Intervention de Nicole Belloubet

Réunion du 16 octobre 2018 à 14h30
Programmation 2018-2022 et réforme pour la justice — Article 45

Nicole Belloubet :

Je respecte profondément les différentes positions qui ont été exprimées dans ce débat de fond. Je pense que nous avons la même vision, mais nous divergeons sur les leviers à actionner pour éviter la récidive.

Vous avez dit, monsieur le rapporteur, que la commission était opposée à ce que la loi interdise de prononcer une peine de prison de moins d’un mois, mais il faut en finir avec l’hypocrisie consistant à prononcer des peines qui ne seront pas exécutées : comme vous l’avez souligné, il n’y a que quelque 600 mandats de dépôt pour environ 9 000 peines d’emprisonnement de moins d’un mois prononcées. Reconnaissons que les peines de moins d’un mois ne servent à rien ! Dès lors, il faut trouver d’autres peines qui, elles, seront exécutées et auront une utilité.

Vous avez également dit, monsieur le rapporteur, qu’instaurer une telle interdiction risquait de créer un effet de seuil et que les magistrats pourront toujours la contourner. J’en suis consciente, mais tout le travail d’accompagnement du texte que nous accomplirons – il a d’ailleurs déjà commencé – visera précisément à donner aux magistrats les outils nécessaires pour bien comprendre la loi et porter une appréciation mesurée sur ses dispositifs.

Vous jugez par ailleurs peu clair le système de seuils – un mois, six mois, un an et au-delà – prévu dans le texte. Je ne suis pas d’accord. En effet, lorsque l’on regarde la réalité des peines prononcées, on constate qu’une scission existe déjà : 90 000 peines d’emprisonnement d’un à six mois sont prononcées chaque année, et 25 000 peines de six mois à un an. C’est pour tenir compte de cette réalité que nous prévoyons des dispositifs différenciés, avec, par principe, une exécution hors établissement de détention pour les peines d’emprisonnement d’une durée inférieure à six mois et des possibilités d’aménagement au-delà de ce seuil.

Au fond, vous ne cessez jamais, monsieur le rapporteur, sauf à propos de la peine de probation, de faire référence à l’emprisonnement ! On a le sentiment, en vous écoutant, que la peine est nécessairement appréciée par rapport à l’emprisonnement.
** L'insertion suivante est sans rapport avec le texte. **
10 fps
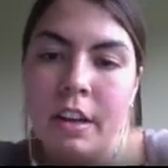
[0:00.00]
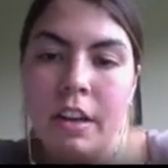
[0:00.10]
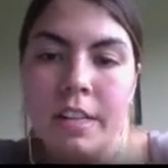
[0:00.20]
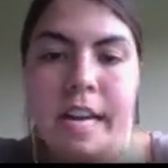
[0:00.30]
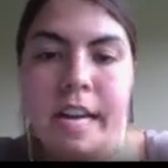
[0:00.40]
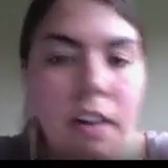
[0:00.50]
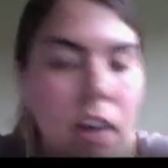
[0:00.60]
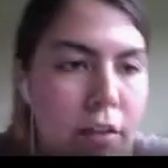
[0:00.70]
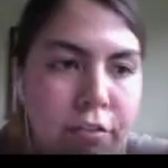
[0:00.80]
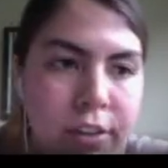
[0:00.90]
attended a
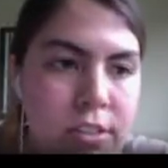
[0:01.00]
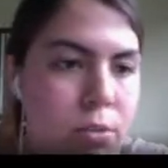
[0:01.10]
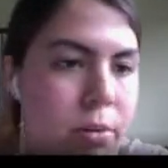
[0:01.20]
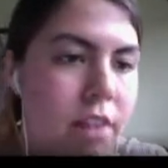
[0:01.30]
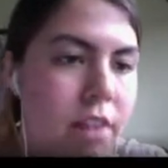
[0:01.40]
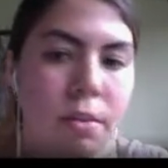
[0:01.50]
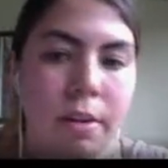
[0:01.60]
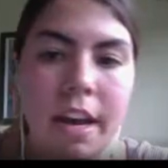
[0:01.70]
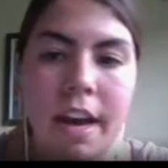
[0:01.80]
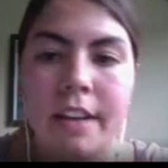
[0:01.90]
conference or whatever you
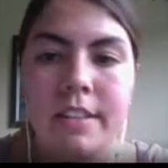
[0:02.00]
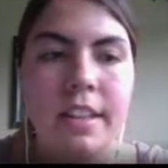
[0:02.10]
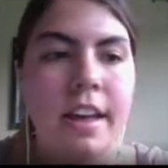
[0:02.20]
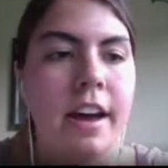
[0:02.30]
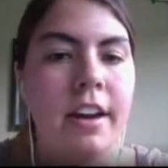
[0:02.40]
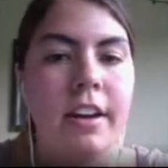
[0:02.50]
want to add to that.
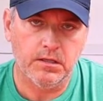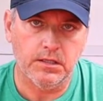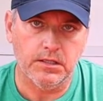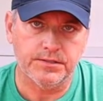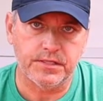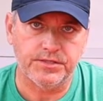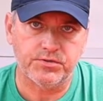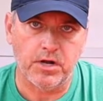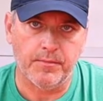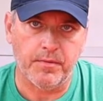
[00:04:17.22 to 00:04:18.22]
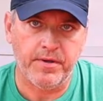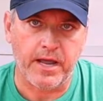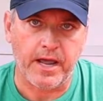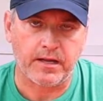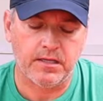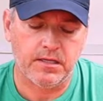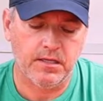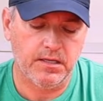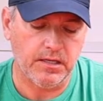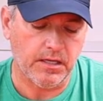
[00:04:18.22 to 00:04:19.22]
is a trauma pack,
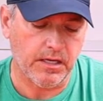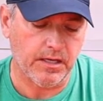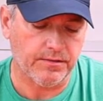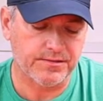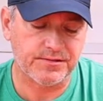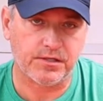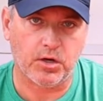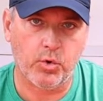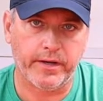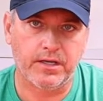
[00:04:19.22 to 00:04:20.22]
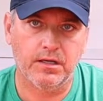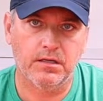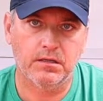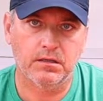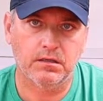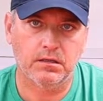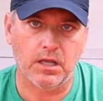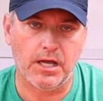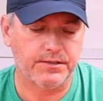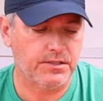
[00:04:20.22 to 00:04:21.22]
and this is a quick
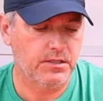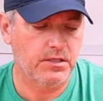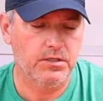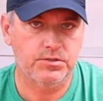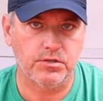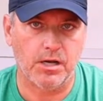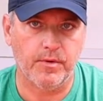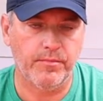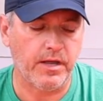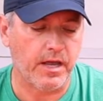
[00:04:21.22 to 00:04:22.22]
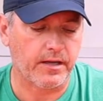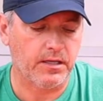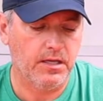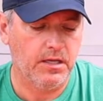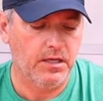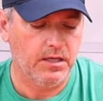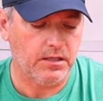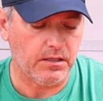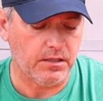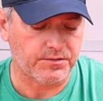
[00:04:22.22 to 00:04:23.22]
clot trauma pack.
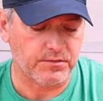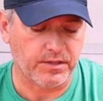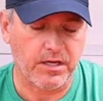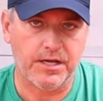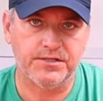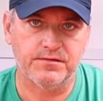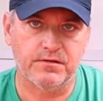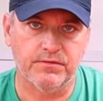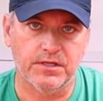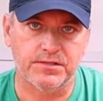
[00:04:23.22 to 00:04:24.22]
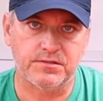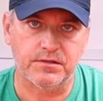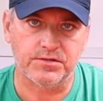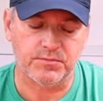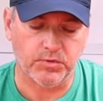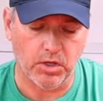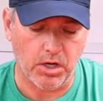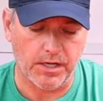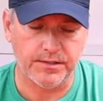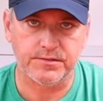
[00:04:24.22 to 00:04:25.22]
So the contents of this, there's some
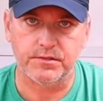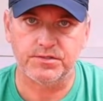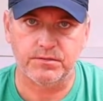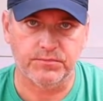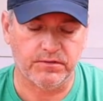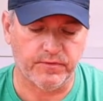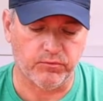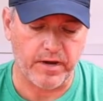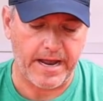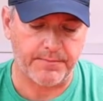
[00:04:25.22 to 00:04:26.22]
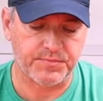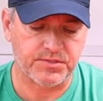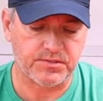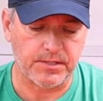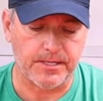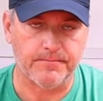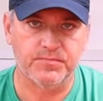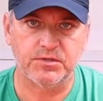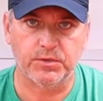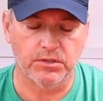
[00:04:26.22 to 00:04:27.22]
gauze, there's some different wraps,
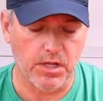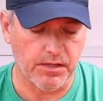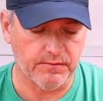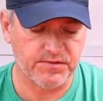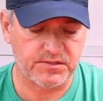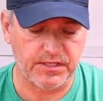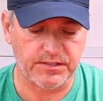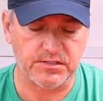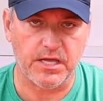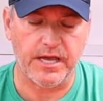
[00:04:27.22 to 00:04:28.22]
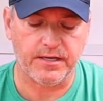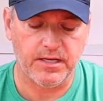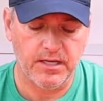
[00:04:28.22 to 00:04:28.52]
some gloves, things that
C’est un principe avec lequel j’ai décidé de rompre.

Vous avez dit, enfin, que la DDSE était un moins bon dispositif que le PSE. Je ne partage pas votre avis, précisément parce que la DDSE est une peine autonome comportant ses propres contraintes, son propre suivi, qui pourra être prononcée sans référence à l’emprisonnement, ce qui est extrêmement important.

Je m’étonne d’ailleurs que vous ayez affirmé, au sujet de la probation, que l’on pourrait désormais s’appuyer sur les SPIP pour faire des enquêtes présentencielles, alors que vous avez voté, voilà quelques minutes, contre ma proposition d’instaurer ce dispositif ! Peut-être vous ai-je mal compris, mais il me semble intellectuellement curieux de voter contre une mesure, puis de l’invoquer, quelques instants plus tard, à l’appui d’une de vos propositions.